Forum Moderators: open

Message Too Old, No Replies

now what's Yandex up to?

         

lucy24

6:32 pm on Dec 27, 2016 (gmt 0)

WebmasterWorld Senior Member 10+ Year Member Top Contributors Of The Month



In the course of looking up something else, I found this headscratcher.

Over the past 6 months or so, the YandexBot--the real one afaik, not an impostor--has been asking for nonexistent URLs with name in the form
/\h{8}-\h{4}-\h{4}-\h{4}-\h{12}
for example
/374c902b-7a1f-4998-b7e0-878ca7b04e62
where \h is short for [a-f0-9] i.e. any hexadecimal character. (SubEthaEdit permits this useful shorthand; sadly I don't think anyone else does.) No extension.

Multiple sites, always a completely different string, but always the same pattern. Does anyone recognize the format? Is it, for example, something used by a major CMS (and, if so, would it be equivalent to google's routine soft-404 requests)? It's got no resemblance to the site-verification file* they use in their own WMT.

As noted in other threads, yandex does have a habit of doing weird and inexplicable things. But at least it doesn't prompt the kind of jaw-clenching terror you get when Google does something new.


* /yandex_\h{16}\.txt

keyplyr

9:47 pm on Dec 27, 2016 (gmt 0)

WebmasterWorld Senior Member 10+ Year Member Top Contributors Of The Month



I haven't noticed anything exceptional from Yandexbot. They've always had long-tail referrers at times. I attribute it to a unique data base structure.

In general though, non-existent file requests have been increasing on the sites I watch. It used to be Bing that had amnesia, but the other SEs slowly started requesting them as well; now to the point of normality.

keyplyr

6:06 am on Dec 30, 2016 (gmt 0)

WebmasterWorld Senior Member 10+ Year Member Top Contributors Of The Month



BTW - thanks for reminding me Yandex has a WMT. I had forgetten and hadn't got around to opening an account.

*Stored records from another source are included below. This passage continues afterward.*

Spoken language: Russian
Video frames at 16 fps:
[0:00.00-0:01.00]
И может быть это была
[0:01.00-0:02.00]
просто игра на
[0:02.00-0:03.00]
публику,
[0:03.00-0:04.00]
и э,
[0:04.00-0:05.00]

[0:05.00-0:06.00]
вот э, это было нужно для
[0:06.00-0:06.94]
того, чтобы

Cool... new tools to play with!

keyplyr

12:52 pm on Jan 3, 2017 (gmt 0)

WebmasterWorld Senior Member 10+ Year Member Top Contributors Of The Month



Their robots.txt checker doesn't like my wildcard (*) syntax. I pretty much knew the other SEs besides Google would have problems with it, but had forgot to give it further thought. I ended up reverting back to standards (if there is such a thing for robots.txt.)

And they keep suggesting I choose a Host: example.com site as default to my mirrors... mirrors? Do they know something I don't?